A Fenauto também registrou outras importantes marcas positivas como o crescimento de 2,8% em relação a julho de 2022 e 11,9% a mais no acumulado deste ano, em comparação com o mesmo período do ano passado.
“Mesmo com os incentivos concedidos pelo Governo Federal, para alavancar a venda de carros zero, quando concorremos com alguns modelos durante um certo tempo, o segmento de seminovos e usados continua apresentando resultados sequenciais positivos nas vendas. Com a chegada do final de ano, período normalmente muito favorável para o comércio em geral, esperamos chegar a algo em torno de 15 milhões de veículos comercializados”, avalia o presidente da Fenauto.

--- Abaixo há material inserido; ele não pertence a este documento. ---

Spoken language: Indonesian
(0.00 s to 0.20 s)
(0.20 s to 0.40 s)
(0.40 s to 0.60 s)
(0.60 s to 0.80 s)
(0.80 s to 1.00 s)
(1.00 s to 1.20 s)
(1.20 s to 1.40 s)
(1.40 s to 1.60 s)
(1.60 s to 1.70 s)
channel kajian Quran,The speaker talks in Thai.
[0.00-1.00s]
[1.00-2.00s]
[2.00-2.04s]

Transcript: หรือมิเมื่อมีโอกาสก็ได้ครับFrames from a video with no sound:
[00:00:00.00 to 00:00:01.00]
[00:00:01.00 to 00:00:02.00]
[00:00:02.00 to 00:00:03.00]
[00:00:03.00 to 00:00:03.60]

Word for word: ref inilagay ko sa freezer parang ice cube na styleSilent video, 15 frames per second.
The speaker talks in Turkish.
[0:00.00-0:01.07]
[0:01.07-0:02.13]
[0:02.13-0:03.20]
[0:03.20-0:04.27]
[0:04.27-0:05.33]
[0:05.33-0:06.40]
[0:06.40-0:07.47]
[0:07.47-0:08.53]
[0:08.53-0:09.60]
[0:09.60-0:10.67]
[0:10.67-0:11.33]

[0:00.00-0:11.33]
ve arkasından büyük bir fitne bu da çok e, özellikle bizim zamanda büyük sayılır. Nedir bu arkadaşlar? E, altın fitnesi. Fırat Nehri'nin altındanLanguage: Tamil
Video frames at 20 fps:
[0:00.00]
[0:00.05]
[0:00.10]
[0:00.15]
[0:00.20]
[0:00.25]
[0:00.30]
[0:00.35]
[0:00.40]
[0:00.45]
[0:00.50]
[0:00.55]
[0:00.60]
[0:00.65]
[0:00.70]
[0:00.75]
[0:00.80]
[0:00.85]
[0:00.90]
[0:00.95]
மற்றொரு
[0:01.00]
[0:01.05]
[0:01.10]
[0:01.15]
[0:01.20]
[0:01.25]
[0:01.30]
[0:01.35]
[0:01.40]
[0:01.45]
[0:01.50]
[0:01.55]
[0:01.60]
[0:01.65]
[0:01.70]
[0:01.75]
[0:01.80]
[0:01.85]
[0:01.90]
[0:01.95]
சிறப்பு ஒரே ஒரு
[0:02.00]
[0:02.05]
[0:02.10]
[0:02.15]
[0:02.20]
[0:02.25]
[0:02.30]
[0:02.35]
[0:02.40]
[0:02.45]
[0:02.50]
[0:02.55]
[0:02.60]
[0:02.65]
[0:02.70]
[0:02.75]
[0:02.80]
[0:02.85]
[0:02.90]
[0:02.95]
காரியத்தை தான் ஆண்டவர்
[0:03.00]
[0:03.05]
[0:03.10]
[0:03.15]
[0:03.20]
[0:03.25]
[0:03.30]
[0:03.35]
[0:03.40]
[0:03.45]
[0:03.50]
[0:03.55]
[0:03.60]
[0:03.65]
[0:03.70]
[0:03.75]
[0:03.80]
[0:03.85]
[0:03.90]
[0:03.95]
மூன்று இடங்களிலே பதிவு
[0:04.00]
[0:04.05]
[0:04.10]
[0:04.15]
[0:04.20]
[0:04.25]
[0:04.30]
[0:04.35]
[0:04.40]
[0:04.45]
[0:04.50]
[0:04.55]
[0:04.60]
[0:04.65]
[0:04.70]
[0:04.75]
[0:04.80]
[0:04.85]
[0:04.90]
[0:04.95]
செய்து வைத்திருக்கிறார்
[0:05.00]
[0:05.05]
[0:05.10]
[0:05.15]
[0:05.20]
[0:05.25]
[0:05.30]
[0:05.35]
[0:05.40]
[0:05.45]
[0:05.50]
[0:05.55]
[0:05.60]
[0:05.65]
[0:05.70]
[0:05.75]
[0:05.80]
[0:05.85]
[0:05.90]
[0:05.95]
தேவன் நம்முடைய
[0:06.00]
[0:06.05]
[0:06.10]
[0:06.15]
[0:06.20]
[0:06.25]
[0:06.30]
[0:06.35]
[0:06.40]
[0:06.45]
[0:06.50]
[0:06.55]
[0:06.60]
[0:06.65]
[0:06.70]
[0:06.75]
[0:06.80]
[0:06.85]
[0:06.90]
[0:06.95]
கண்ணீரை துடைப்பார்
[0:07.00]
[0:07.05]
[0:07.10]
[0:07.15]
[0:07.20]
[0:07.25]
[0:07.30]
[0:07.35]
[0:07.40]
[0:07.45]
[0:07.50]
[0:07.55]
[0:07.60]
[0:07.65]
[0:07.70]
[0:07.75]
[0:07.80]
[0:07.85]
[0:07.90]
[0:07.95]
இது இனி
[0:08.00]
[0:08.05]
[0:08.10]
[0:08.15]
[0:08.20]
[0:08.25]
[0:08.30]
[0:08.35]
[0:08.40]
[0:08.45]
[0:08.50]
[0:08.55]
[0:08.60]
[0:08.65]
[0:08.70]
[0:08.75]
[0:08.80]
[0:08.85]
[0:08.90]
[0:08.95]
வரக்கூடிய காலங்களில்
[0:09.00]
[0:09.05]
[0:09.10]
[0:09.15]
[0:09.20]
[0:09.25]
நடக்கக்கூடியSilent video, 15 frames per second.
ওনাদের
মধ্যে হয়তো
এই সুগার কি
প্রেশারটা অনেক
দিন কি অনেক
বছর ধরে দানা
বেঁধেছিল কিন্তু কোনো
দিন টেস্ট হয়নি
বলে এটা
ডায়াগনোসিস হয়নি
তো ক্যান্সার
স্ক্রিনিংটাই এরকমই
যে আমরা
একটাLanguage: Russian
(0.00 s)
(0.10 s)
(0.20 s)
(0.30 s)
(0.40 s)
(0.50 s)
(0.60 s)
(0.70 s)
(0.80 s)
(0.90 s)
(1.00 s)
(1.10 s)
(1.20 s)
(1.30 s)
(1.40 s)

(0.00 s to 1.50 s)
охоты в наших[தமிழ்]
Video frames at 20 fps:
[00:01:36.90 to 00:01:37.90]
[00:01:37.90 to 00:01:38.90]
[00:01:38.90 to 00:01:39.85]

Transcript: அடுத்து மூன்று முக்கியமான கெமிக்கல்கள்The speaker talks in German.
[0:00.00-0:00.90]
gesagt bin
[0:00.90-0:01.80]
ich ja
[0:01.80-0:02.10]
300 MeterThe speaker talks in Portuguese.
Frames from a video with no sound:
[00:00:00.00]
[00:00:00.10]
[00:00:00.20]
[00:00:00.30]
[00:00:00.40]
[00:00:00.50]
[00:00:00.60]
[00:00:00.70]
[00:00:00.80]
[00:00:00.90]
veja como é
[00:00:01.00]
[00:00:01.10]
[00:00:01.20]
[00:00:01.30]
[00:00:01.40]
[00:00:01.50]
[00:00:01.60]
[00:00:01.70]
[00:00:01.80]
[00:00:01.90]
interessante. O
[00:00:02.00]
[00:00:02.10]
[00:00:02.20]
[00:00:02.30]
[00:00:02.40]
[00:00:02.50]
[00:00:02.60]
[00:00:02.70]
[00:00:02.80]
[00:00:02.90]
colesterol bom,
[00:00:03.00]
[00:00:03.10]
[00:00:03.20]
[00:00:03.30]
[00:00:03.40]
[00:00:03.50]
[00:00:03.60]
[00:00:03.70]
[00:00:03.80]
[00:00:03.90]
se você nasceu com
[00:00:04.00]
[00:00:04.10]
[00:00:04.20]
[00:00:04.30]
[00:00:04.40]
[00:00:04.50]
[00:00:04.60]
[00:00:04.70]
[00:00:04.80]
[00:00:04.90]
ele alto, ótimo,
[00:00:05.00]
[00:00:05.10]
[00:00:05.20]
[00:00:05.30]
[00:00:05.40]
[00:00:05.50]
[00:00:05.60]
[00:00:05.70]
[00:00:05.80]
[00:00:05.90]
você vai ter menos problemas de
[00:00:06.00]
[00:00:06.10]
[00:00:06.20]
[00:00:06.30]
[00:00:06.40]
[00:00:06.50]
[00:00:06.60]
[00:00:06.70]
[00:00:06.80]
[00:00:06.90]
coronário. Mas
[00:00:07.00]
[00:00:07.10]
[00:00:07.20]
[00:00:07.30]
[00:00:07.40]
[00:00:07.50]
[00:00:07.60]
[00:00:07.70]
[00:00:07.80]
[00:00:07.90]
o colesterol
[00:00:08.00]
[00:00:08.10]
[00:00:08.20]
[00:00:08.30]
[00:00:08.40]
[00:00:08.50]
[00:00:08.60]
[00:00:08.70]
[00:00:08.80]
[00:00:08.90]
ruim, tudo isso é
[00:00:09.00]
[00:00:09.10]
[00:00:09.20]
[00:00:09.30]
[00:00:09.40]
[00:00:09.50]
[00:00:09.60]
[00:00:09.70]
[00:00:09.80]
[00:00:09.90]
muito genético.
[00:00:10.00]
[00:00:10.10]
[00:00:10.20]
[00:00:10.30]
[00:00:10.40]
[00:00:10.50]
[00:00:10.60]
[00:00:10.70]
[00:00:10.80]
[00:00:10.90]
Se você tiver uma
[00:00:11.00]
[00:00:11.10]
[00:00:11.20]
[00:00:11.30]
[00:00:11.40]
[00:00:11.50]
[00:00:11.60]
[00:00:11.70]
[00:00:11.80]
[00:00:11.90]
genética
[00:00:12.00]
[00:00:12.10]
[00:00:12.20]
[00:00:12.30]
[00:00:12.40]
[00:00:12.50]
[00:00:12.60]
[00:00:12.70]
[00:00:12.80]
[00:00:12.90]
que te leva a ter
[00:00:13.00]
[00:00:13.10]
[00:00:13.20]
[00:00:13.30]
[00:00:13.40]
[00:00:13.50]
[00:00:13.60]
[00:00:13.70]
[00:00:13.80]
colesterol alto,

Já estudo da startup Mobiauto verificou o comportamento de preços dos modelos seminovos no país (2021, 2022 e 2023) separados por cores. Inicialmente, os pesquisadores apanharam cotações de centenas de marcas, modelos e versões no período de janeiro a junho de 2022 e, posteriormente, no primeiro semestre deste ano.
A apuração considerou todas as marcas que compõem a base da plataforma, entre fabricantes e importadores, além de veículos foras de série, compondo um total de 103 marcas e milhares de veículos diferentes.
Para cada uma delas, os pesquisadores da área de Estatísticas da Mobiauto selecionaram a variação de preços das cinco cores mais comuns: branco, prata, cinza, preto e vermelho. Outras tonalidades mais raras, como amarelo, verde, azul ou marrom foram reunidas como “outras”, por terem uma amostragem restrita.
Em 2021, a cor mais valorizada foi o vermelho. Agora, em 2023, a campeã foi bem diferente.
Pela análise dos pesquisadores, os proprietários de carros cinza praticamente não viram seus veículos se desvalorizarem nesse período, com variação ligeiramente positiva de 0,37%. Destacando o fato de que a média de depreciação de todo o mercado foi de 7,45%, o preto e as “outras” também ficaram acima desse patamar. O preto, inclusive, havia sido vice-campeão na pesquisa Mobiauto de 2021.
De acordo com o estudo, cinza é mais comum em alguns nichos de mercado, como SUV’s e picapes, o que ajudaria a valorizá-la.
Outro fenômeno que ajuda a explicar essa valorização do cinza surgiu com uma tonalidade que virou febre no Brasil nos últimos anos. Ela surgiu com a Audi (Cinza Quantum) em 2018 e logo foi transferida para o VW Jetta GLI. Mas se massificou mesmo com o VW Nivus, rebatizada como Cinza Moonstone. Fiat, Jeep e outras marcas também incorporaram tonalidades semelhantes e o cinza voltou a bombar no país.
Na outra extremidade, a cor prata também é referência tradicional dos modelos mais baratos, como hatches e sedãs de entrada, o que levaria à depreciação mais acentuada.